Open Applications are Yahoo!’s answer to Google’s iGoogle widgets and OpenSocial platform.   Yahoo Open Apps are part of the Yahoo! Open Strategy (or Y!OS for short) – Yahoo!’s push to “deliver open, industry-leading platforms that attract the most publishers and developers.”

Positioned as “Social Platform for Yahoo”, Y!OS really represents a set of open API (Flickr, Yahoo! Mail, Yahoo! Maps, Yahoo! Search/BOSS, ie) along with the “new” Yahoo! Application Platform (YAP) that allows developers to build applications that plug directly into Yahoo! (social) pages (MyYahoo, Yahoo 360, i.e.) and presumably other Yahoo! properties (Flickr, MyBlogLog, i.e.).

Although the language of what Yahoo! is offering make be confusing – Yahoo! Social Platform (YSP), Yahoo! Application Platform (YAP), Yahoo! Open Strategy (Y!OS) and a whole bunch of other three letter mnemonics that start with Y – the idea is not! Yahoo! wants to compete with Google and Facebook to be the start page for the Internet and needs social media and networking application that captivate a Internet-savvy audience to pull it off! It has the popular email client, a bunch of popular media services (Flickr), good IM presence, it has most of the basic API’s, and all it needs is the glue. Can Yahoo! do it? Perhaps.  Here is my initial feedback:

• The strategy makes sense – why site around waiting for Facebook, Google (perhaps MySpace) to take over the world – fight back!
• Yahoo! has all the basic API’s you need to deliver a compelling social platform.  The same can be said for Google, but not for Facebook or MySpace.
• Yahoo!’s approach to user interface design, SDK and architecture design and platform support has generally been better than those of its competitors. Yahoo! Mail is a lot nicer/cleaner/intuitive than Gmail.  Yahoo! was first with a Flash-based Map API that still looks a lot more polished. From a UI perspective, Yahoo! kicks butt!
• Yahoo! vision appears more comprehensive (think 360) and well thought out than some of the others. Google seems to have a lot of small disparate APIs but nothing to really pull them together to deliver real power. OpenSocial (which appears to be the only available glue) will probably never be Google-centric enough (given it’s an “open” standard) to pull this off, without becoming even more complicated than it currently its!
• Yahoo!’s once owned the Internet’s start page. The MyYahoo! personalized portal used to be the starting point for most user’s online experience in the late 90’s when I was busy starting Epicentric – the enterprise portal builder, before the dawn of social networks like MySpace and Facebook.
• Yahoo!’s traffic and network cannot be underestimated. Yahoo! is ranked #2 in traffic by Alexa (Google is #1) and Yahoo Mail has $275M global users. If Yahoo! pulls this off you can expect some powerful social applications that live and interact in such Yahoo properties like Yahoo TV, Yahoo Music, Yahoo IM, Yahoo Toolbar, Yahoo 360%, Flickr and the list goes on!
• Yahoo! has some innovative services in the works including Yahoo TV Widgets and are currently scouting out some some rather interesting acquisition opportunities, and is playing around with third-party APIs and technologies like Adobe AIR for new product/service extensions and concepts.

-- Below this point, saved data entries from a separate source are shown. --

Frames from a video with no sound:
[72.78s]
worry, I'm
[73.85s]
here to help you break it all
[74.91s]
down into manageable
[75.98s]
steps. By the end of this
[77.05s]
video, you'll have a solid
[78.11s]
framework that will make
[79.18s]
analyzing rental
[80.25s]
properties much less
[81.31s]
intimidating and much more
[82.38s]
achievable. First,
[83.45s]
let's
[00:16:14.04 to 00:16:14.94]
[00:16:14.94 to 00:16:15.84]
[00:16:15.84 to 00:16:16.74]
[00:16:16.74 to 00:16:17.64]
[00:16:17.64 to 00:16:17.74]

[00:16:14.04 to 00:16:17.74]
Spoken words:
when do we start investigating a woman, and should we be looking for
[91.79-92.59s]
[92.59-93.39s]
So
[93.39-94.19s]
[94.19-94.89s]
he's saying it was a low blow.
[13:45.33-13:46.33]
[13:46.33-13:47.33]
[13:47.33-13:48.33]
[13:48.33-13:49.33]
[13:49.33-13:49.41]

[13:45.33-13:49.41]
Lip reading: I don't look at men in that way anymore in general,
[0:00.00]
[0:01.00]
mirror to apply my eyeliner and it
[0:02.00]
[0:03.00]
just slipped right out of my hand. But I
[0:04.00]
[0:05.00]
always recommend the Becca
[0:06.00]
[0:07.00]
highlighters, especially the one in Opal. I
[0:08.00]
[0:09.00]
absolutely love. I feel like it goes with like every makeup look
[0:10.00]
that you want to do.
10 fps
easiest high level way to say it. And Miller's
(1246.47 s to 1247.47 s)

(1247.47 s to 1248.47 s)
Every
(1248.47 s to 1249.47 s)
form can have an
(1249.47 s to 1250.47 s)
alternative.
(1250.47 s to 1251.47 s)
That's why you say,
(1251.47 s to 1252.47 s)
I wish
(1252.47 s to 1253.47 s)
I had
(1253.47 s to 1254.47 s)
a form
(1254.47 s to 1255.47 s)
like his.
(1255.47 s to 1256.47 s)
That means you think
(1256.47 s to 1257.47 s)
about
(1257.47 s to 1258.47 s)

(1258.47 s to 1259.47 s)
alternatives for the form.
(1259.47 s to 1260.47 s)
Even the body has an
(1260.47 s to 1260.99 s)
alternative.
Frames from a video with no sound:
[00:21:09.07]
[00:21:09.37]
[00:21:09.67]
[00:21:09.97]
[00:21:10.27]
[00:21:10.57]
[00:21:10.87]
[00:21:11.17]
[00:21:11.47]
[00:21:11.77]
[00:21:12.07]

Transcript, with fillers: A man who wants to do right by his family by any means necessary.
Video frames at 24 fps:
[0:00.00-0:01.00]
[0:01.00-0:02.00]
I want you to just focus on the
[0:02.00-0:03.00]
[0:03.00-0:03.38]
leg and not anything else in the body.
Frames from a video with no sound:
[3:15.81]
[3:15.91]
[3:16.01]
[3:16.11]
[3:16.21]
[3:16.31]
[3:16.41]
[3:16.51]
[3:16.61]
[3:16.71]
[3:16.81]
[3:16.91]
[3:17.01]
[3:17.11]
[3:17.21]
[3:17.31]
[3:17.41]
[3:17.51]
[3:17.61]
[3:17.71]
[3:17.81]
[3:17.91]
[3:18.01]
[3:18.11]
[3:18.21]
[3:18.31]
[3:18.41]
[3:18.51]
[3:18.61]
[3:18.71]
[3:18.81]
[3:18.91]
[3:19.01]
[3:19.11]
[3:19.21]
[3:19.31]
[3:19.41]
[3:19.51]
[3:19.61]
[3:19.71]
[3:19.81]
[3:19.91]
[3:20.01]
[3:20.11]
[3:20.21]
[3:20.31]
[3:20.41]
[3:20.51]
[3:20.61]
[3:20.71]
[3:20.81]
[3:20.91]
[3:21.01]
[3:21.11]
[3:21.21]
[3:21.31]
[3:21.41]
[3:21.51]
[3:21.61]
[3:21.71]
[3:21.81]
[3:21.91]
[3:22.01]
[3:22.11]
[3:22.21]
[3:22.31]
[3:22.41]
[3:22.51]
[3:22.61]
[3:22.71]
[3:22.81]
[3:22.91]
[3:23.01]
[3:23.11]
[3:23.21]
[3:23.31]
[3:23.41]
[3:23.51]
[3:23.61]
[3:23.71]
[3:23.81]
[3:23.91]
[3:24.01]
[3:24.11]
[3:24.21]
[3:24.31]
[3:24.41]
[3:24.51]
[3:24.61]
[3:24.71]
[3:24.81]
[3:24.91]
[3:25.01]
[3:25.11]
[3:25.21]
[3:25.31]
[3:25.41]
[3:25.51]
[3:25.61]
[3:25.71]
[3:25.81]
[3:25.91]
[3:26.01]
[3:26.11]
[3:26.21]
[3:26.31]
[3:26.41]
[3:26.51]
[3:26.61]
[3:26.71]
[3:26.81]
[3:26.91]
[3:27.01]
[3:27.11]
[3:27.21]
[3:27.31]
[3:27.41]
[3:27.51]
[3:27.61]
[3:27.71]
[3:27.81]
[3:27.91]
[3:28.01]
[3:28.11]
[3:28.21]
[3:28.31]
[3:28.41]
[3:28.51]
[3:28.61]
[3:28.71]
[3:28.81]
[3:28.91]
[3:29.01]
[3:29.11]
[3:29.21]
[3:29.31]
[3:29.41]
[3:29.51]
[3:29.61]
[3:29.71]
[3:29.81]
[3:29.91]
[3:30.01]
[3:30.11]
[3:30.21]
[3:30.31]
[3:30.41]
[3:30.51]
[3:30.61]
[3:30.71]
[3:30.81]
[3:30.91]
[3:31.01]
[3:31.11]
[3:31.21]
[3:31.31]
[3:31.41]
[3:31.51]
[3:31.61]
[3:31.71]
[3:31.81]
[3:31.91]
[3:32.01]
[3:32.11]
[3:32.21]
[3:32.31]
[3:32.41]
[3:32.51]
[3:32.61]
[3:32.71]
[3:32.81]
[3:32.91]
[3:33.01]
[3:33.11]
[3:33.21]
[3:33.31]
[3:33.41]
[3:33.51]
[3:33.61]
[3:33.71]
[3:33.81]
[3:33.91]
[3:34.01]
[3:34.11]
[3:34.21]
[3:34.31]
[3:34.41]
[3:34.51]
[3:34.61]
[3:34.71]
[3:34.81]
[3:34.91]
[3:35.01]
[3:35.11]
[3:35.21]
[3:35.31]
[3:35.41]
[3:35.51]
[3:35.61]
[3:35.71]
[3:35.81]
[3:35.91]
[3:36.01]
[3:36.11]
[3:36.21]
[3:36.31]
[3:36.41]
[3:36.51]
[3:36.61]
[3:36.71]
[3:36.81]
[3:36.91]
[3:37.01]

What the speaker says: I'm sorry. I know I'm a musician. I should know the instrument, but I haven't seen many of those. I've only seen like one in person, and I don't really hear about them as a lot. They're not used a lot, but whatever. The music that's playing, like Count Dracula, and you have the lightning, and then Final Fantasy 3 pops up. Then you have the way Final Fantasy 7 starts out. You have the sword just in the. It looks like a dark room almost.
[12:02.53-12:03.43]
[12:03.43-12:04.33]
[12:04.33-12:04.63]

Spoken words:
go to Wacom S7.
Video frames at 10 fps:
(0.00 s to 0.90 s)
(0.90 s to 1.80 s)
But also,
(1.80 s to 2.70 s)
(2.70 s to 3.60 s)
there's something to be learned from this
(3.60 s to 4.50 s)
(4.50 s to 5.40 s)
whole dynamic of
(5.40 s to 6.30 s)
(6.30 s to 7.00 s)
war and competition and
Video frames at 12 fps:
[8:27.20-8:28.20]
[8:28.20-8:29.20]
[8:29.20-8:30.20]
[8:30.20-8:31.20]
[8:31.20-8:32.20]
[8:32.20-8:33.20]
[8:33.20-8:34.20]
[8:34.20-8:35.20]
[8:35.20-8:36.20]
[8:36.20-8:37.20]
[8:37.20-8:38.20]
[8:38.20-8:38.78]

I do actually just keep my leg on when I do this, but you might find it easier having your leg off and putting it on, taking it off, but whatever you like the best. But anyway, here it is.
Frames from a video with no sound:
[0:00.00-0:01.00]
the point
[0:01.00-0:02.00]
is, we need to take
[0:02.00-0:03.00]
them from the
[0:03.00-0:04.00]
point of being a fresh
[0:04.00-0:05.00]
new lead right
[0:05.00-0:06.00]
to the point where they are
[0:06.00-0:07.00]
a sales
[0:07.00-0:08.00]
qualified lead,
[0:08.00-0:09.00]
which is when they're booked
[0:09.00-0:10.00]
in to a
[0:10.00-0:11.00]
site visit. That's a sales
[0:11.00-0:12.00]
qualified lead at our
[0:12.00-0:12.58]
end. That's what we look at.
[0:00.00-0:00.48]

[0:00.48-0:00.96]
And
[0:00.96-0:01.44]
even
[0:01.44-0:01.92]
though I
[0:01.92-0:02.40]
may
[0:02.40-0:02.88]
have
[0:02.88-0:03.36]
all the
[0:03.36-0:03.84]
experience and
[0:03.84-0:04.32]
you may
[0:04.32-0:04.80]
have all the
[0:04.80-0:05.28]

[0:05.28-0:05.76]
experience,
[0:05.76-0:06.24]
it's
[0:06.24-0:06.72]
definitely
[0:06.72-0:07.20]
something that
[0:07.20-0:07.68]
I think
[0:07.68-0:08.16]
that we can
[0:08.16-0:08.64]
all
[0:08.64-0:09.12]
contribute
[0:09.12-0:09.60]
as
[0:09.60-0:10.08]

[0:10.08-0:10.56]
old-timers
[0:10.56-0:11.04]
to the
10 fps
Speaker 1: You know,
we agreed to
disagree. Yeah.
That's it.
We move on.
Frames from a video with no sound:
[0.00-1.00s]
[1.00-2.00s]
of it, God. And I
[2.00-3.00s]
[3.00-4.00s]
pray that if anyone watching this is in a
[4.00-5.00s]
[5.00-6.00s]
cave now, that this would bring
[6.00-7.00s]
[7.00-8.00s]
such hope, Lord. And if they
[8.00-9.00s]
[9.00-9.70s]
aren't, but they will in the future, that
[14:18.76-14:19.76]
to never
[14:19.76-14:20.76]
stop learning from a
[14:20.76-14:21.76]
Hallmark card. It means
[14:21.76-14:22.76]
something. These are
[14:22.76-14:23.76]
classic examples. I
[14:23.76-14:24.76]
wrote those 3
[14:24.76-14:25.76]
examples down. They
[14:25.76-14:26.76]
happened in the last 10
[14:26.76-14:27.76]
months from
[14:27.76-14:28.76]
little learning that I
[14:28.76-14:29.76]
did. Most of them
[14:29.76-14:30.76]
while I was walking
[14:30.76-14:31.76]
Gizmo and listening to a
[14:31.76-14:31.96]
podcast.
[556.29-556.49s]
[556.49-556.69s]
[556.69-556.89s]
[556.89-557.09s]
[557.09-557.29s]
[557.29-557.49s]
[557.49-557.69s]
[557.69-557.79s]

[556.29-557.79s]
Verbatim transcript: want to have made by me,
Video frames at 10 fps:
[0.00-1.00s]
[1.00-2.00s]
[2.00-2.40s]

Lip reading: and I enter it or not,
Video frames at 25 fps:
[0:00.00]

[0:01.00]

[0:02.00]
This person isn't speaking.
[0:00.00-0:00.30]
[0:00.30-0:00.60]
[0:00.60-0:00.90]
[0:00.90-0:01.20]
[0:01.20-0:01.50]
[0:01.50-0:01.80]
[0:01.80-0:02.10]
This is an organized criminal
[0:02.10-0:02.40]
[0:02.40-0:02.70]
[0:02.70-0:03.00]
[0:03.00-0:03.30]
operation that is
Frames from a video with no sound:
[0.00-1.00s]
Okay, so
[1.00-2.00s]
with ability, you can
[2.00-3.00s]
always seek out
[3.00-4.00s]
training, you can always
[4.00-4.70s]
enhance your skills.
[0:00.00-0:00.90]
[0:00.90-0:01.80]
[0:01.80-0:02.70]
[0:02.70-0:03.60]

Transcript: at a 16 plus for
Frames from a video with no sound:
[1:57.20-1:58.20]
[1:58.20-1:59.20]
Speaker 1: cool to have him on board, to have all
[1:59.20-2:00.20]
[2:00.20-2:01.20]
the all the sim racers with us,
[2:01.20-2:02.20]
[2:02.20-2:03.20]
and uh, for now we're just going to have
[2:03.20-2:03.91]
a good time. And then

As far as the platform is concerned: Applications support both a small and canvas yiew. Similar to Facebook, YML – Yahoo Markup Language Platform gives developers access to social data and features. Its Caja JavaScript sandbox eliminates threats posed by rogue Javascript code. It comes with a presence API and supports OAuth. The YAP SDK has great support for PHP and did I mention that it YAP supports OpenSocial 0.8 – pretty sweet! The platform comes with a web-based development environment (that’s nice) and apps will off course be featured/listed in the Yahoo App Gallery!

More to come on this subject later on this week as we embark on a handful of Yahoo Open Application development projects!